One patient (2.5%) died early (<30 days) and another 3 patients never discharged died due to multiorgan failure and septic shock. Actuarial survival rate was 85 ± 6% at 1 year, and 76 ± 8% at 3 and 5 years, respectively. Twelve patients (30%) required pacemaker implantation because of atrioventricular block and 20 patients (50%) developed or showed a progression of renal failure. One patient (2.5%) had an endocarditis relapse, and 1 (2.5%) showed a mild paraprosthetic aortic leak. No patient needed reoperation. At the last echocardiographic evaluation, mean gradient, peak gradient and left ventricular ejection fraction were 7.9 ± 5.0 mmHg, 15.1 ± 7.2 mmHg and 63.3 ± 9.3%, respectively.

CONCLUSIONS

The Sorin Pericarbon Freedom stentless prosthesis, with the modified technique herein described, seems to be a good option in most of cases of destructive aortic valve endocarditis. It is promptly available in different sizes, easy to implant and, due to its pericardial inflow skirt, ideal for extensive reconstruction of the LVOT with good haemodynamic performance and low risk of relapse.

摘要

目的

治疗合并瓣周脓肿和根部紊乱的复杂性主动脉心内膜炎是一项外科挑战,包括采用补片技术或同种异体移植物植入进行左心室流出道(LVOT)重建。

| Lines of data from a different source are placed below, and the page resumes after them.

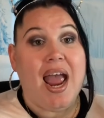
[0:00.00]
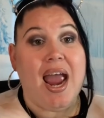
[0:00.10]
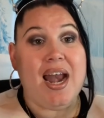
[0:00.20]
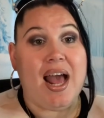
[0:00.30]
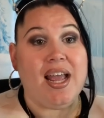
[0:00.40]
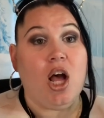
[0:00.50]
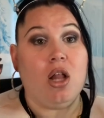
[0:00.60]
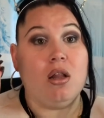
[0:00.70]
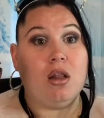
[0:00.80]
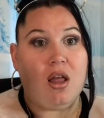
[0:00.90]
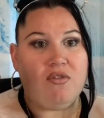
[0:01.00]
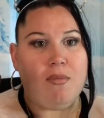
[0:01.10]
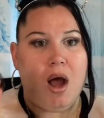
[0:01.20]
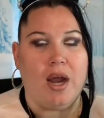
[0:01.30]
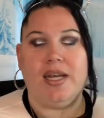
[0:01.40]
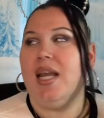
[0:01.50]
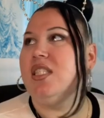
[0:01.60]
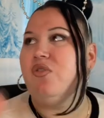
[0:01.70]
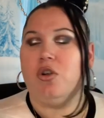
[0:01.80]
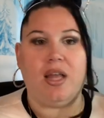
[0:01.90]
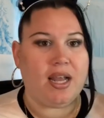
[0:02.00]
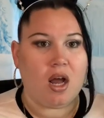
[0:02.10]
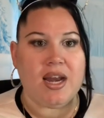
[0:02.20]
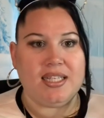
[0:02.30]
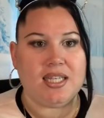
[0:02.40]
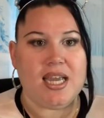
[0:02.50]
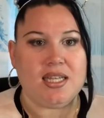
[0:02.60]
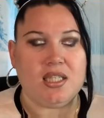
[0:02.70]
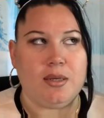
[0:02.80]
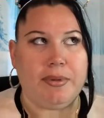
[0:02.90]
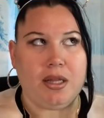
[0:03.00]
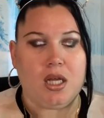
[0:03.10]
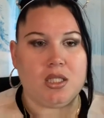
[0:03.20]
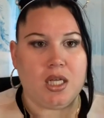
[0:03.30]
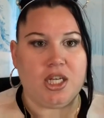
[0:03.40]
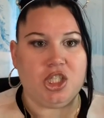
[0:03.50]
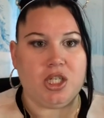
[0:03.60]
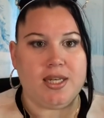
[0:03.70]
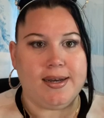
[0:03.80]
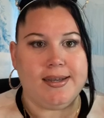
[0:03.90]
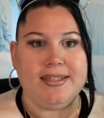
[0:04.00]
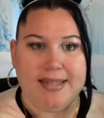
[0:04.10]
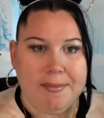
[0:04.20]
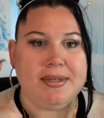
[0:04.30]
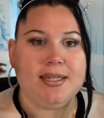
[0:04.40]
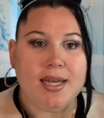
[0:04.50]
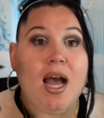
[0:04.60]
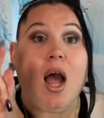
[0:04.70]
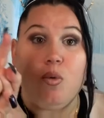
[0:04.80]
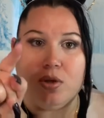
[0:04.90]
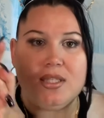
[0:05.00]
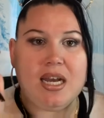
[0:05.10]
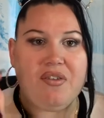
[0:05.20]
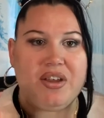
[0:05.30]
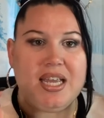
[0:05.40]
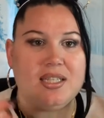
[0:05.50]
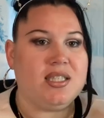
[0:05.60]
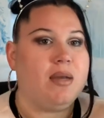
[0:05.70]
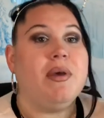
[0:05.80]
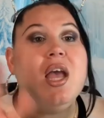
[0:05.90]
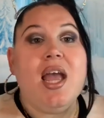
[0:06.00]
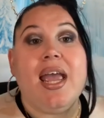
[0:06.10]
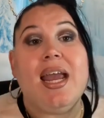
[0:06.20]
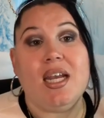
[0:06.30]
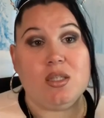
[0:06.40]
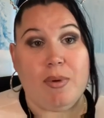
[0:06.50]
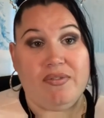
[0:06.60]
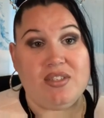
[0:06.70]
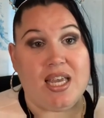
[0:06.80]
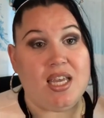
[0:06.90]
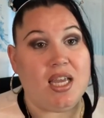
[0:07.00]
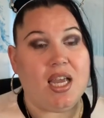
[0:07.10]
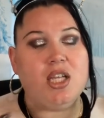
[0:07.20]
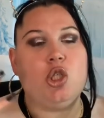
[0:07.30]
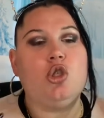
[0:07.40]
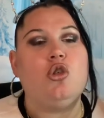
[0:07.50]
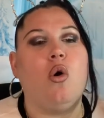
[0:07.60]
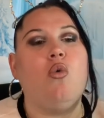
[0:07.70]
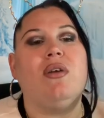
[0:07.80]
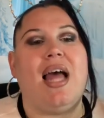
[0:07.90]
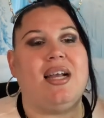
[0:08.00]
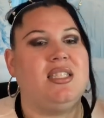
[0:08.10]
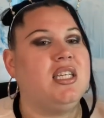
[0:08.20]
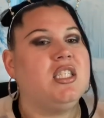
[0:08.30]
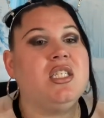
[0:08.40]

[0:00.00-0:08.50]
and I love mine. It's for like nights I can't sleep. Like last night, I should have done it. Damn it. I will today if I can't sleep. It is breathtaking. It's so relaxing. It's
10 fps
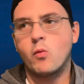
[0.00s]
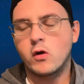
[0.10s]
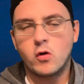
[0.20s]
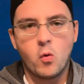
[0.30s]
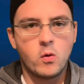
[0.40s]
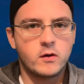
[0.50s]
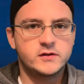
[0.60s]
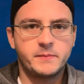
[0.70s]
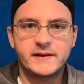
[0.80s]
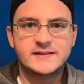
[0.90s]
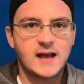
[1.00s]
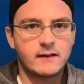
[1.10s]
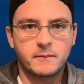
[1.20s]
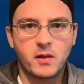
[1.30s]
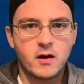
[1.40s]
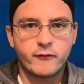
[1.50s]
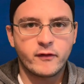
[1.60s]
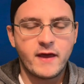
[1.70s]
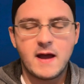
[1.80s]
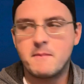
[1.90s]
one corner to be a solid player
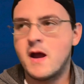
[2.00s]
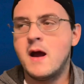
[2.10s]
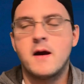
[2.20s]
for them.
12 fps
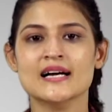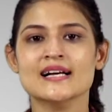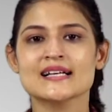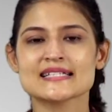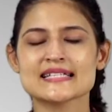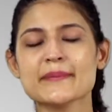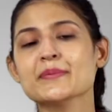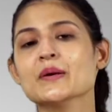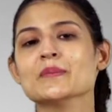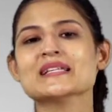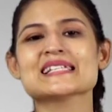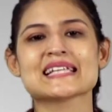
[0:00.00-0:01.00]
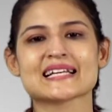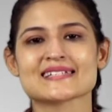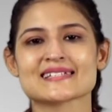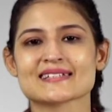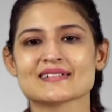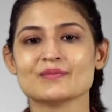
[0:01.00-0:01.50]
Step number
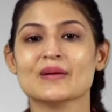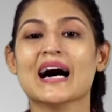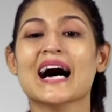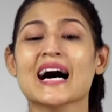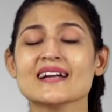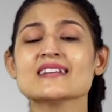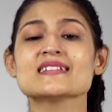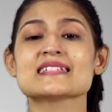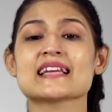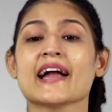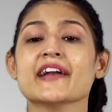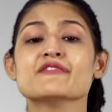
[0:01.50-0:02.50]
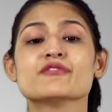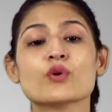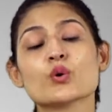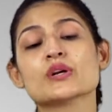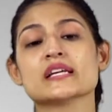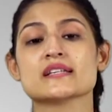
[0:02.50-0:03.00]
6, understand
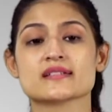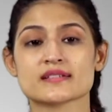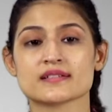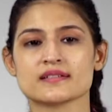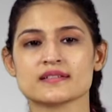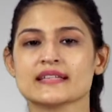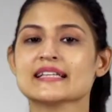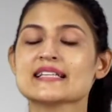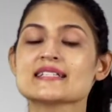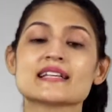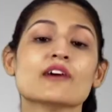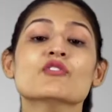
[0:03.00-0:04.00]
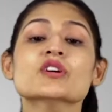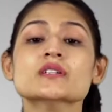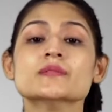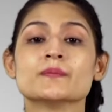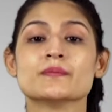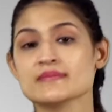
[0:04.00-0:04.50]
4 Ds. Discover,
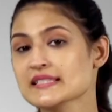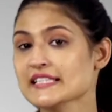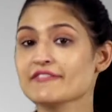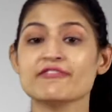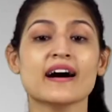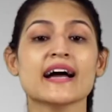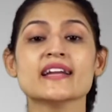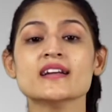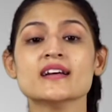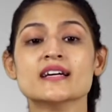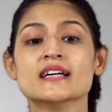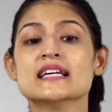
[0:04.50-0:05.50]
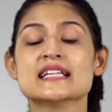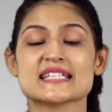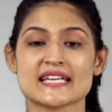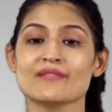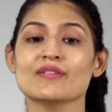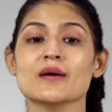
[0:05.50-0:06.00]
define,
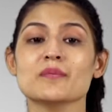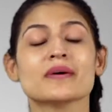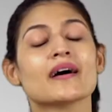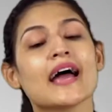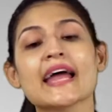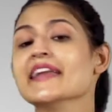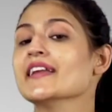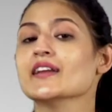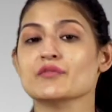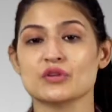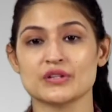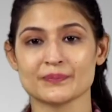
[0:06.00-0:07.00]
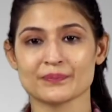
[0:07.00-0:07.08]
develop, and deliver.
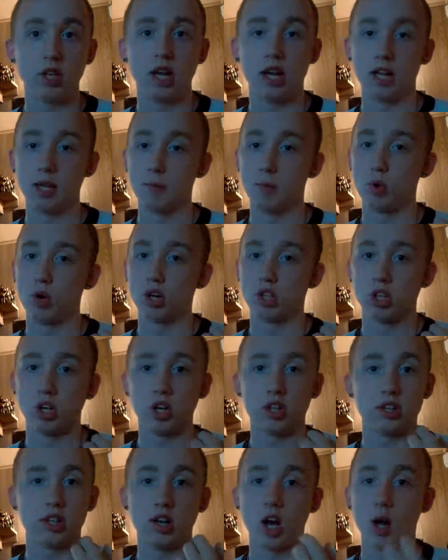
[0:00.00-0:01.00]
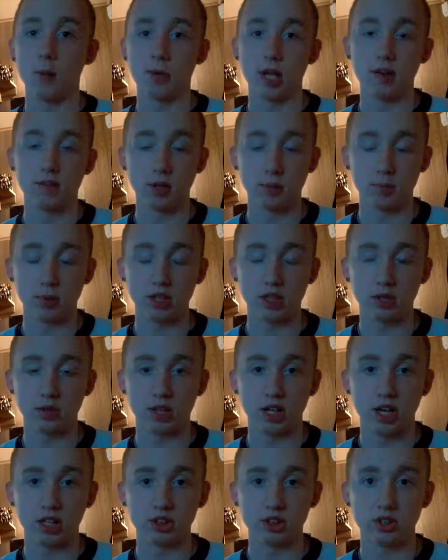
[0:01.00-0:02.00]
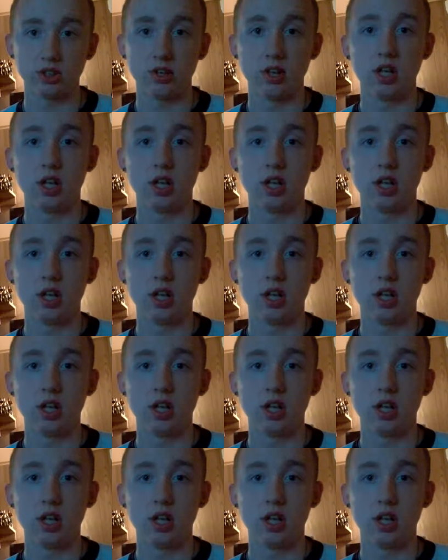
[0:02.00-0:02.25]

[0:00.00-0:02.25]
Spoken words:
and the more content I'll be able to bring you guys.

本文报道了一种使用索林Pericarbon Freedom无支架瓣膜重建主动脉自身瓣膜或人工瓣膜破坏性心内膜炎中LVOT的简化技术的结果。

方法

自2007年8月以来,40例破坏性心内膜炎患者(平均年龄:69±12岁,75%为男性,欧洲心脏手术风险评估系统II(EuroSCORE II):19±13,纽约心脏协会(NYHA)分级:所有病例均≥3级)接受了索林Pericarbon Freedom无支架生物假体LVOT重建。7例患者(17.5%)术前处于感染性或心源性休克,18例患者(45%)患有中度或重度主动脉瓣反流。11例患者(27.5%)术前发生全身性栓塞。36例(90%)为再次瓣膜手术,9例患者(22.5%)进行了同期手术。平均随访时间为26±25个月。

结果

1例患者(2.5%)早期(<30天)死亡,另外3例未出院患者因多器官功能衰竭和感染性休克死亡。1年时的精算生存率为85±6%,3年和5年时分别为76±8%。12例患者(30%)因房室传导阻滞需要植入起搏器,20例患者(50%)出现或显示肾衰竭进展。1例患者(2.5%)心内膜炎复发,1例(2.5%)出现轻度人工瓣膜主动脉瓣周漏。无患者需要再次手术。在最后一次超声心动图评估时,平均压差、峰值压差和左心室射血分数分别为7.9±5.0 mmHg、15.1±7.2 mmHg和63.3±9.3%。

结论

采用本文所述改良技术的索林Pericarbon Freedom无支架假体,在大多数主动脉瓣破坏性心内膜炎病例中似乎是一个不错的选择。它有不同尺寸可供快速使用,易于植入,并且由于其心包流入裙边,对于LVOT的广泛重建非常理想,具有良好的血流动力学性能和低复发风险。